Tom Cruise’s acting skills were questioned
Tom Cruise was part of 1999’s erotic flick Eyes Wide Shut. But its writer Frederic Raphael has now raised questions over his acting chops and directed attacks on the moviemaker Stanley Kubrick.
In his new book, Last Post, the Oscar winner author touched upon his previous feud with the late director and his movie lead star.
“There has been an incessant campaign, led by the Harlans, whom I never met during the two or three years of addressing myself exclusively to you, to deny that I had anything much to do with the final version of Eyes Wide Shut,’ the Chicago native leveled allegations against the director, and his family involved in the project for minimizing his role in it.
Adding, “Until the Writers Guild intervened, they tried to eliminate me from the credits.”
The 91-year-old also alleged, “The Harlans and Master Cruise have managed to insert some derogatory stuff in my Wikipedia entry.”
“There must be some way of excising the libel, but I lack the modern skill or the dreary energy to pursue the matter. Their sullen purpose is to establish your grand-masterliness…,” Raphel referred to the entry on his Wikipedia page of the critic Roger Ebert’s 1999 interview with the Top Gun star, where he slammed him for his criticism against Kubrick in his 1999’s book on him.
“He [Raphael] wouldn’t have written it if Stanley had been alive. Opportunistic. Self-serving. Inaccurate. I don’t know that man at all and I’ve never met him.

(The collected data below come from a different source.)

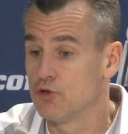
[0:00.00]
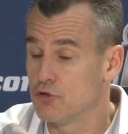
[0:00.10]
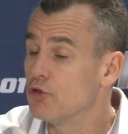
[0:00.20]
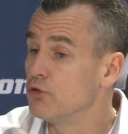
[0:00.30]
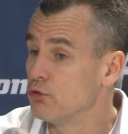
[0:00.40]

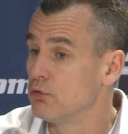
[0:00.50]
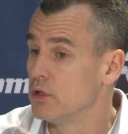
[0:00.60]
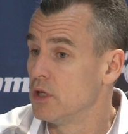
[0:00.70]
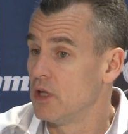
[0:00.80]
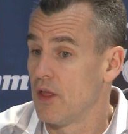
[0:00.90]
Two,
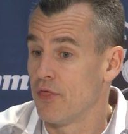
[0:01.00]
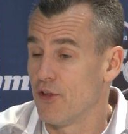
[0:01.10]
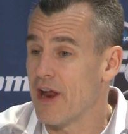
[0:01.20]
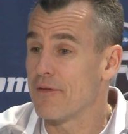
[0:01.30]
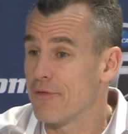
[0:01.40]

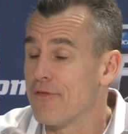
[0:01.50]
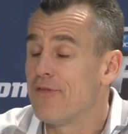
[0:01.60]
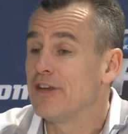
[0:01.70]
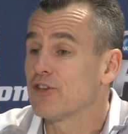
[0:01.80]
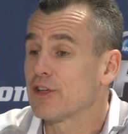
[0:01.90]
they're not
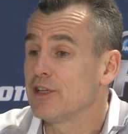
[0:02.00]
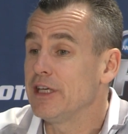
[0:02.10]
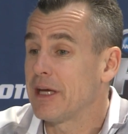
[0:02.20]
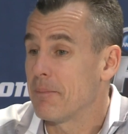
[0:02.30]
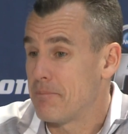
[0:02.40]
physically
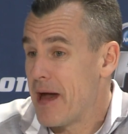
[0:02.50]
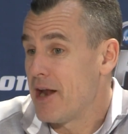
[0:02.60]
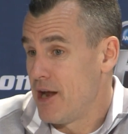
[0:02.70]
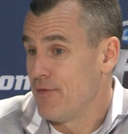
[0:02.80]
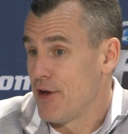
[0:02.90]

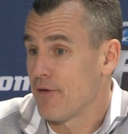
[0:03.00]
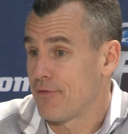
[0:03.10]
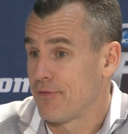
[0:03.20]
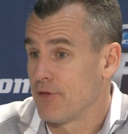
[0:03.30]
competitive enough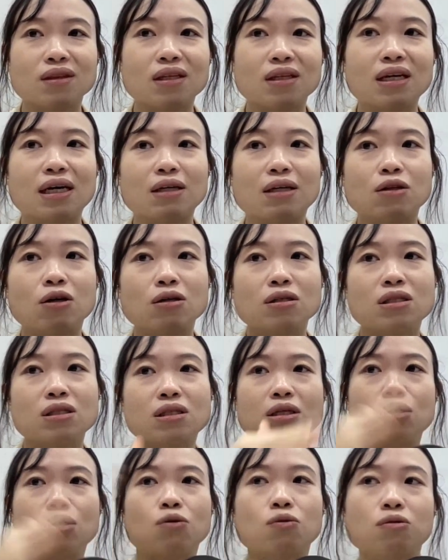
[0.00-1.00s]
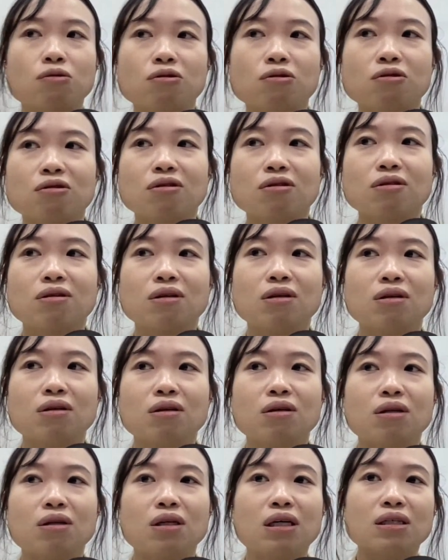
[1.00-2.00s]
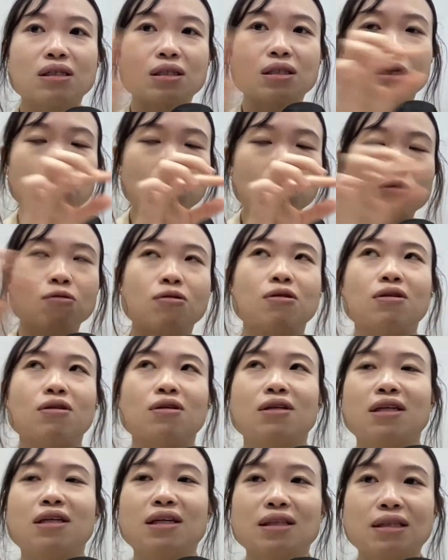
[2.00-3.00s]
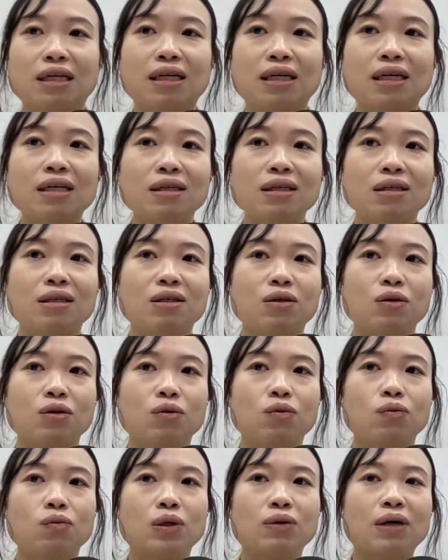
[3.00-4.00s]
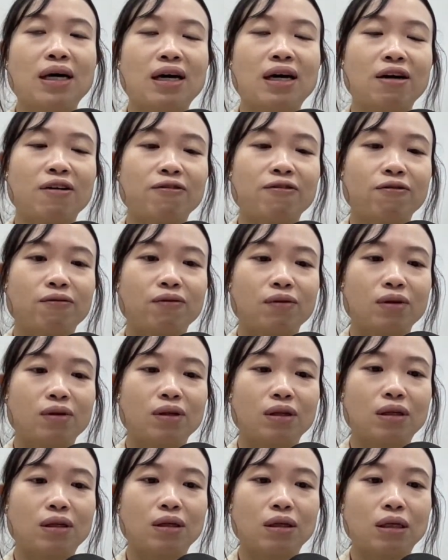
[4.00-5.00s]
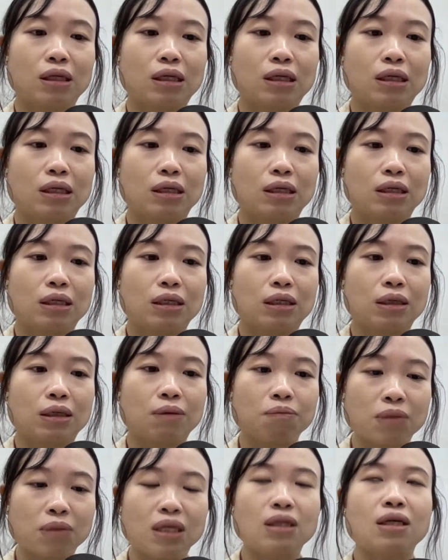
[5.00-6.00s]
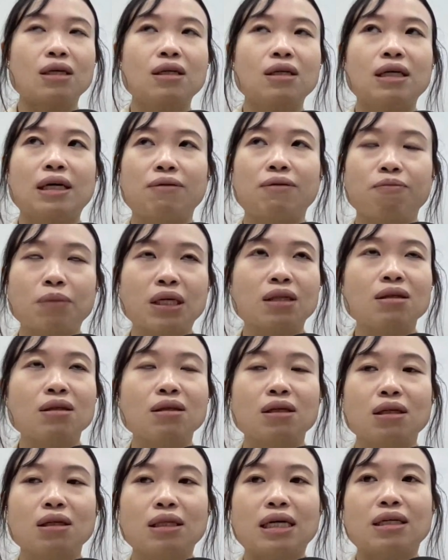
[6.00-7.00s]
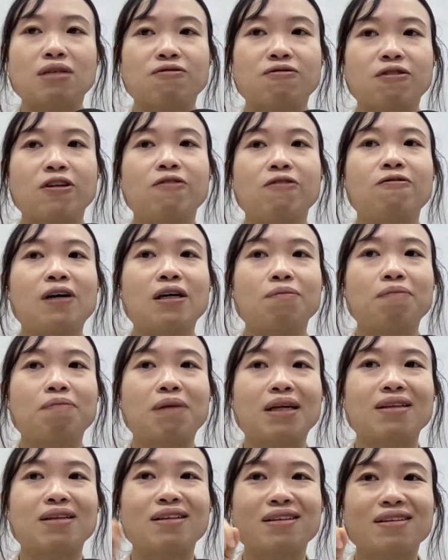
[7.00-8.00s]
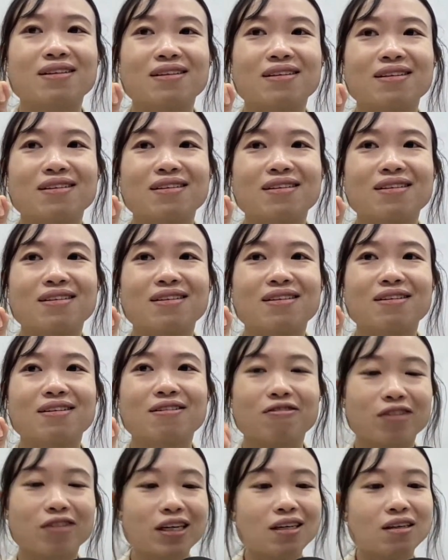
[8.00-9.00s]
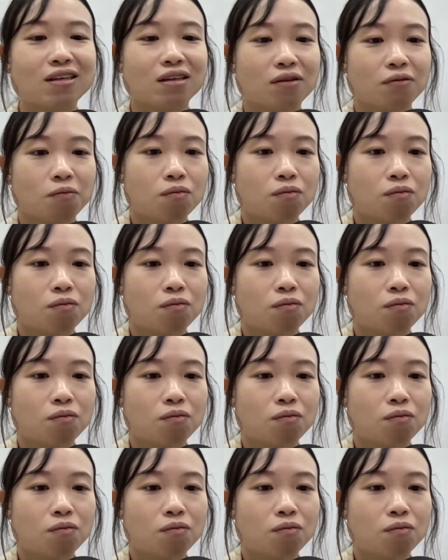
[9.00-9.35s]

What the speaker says: They are not skewed. A skewed data will have the median and mean that is very far apart. Okay,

It’s been interesting seeing how people have behaved afterwards,” the actor said at the time.
The novelist also used his writing ammunition against the Mission Impossible star’s Scientology religion.
“I have never been called a liar by anyone as I have been by the Harlan clan and by Tom Cruise, an egocentric control freak to whom I have never spoken.”
He added, “He did offer me a job though, soon after you finished shooting; the better to have me on a leash, no doubt. In his turn, he too seems to need the control he finds in Scientology…”
The BAFTA winner also questioned the casting choice of the leads for the erotic film.
‘[I]t was never admiration for his versatility, was it? From all accounts, you gave him slow hell for Warner Brothers’ money,’ he referred to Cruise.
“You slave-drove him for what he cost, and he took it like a man. What do you suppose he ever told the Scientology brass that locked him in hock to them?’
It is pertinent to mention here that Raphael’s and Kubrick’s tiff started with the former memoir, Eyes Wide Open, in 1999, in which he claimed his uneasy working relationship with the late director that saw him sidelined from his film’s premiere.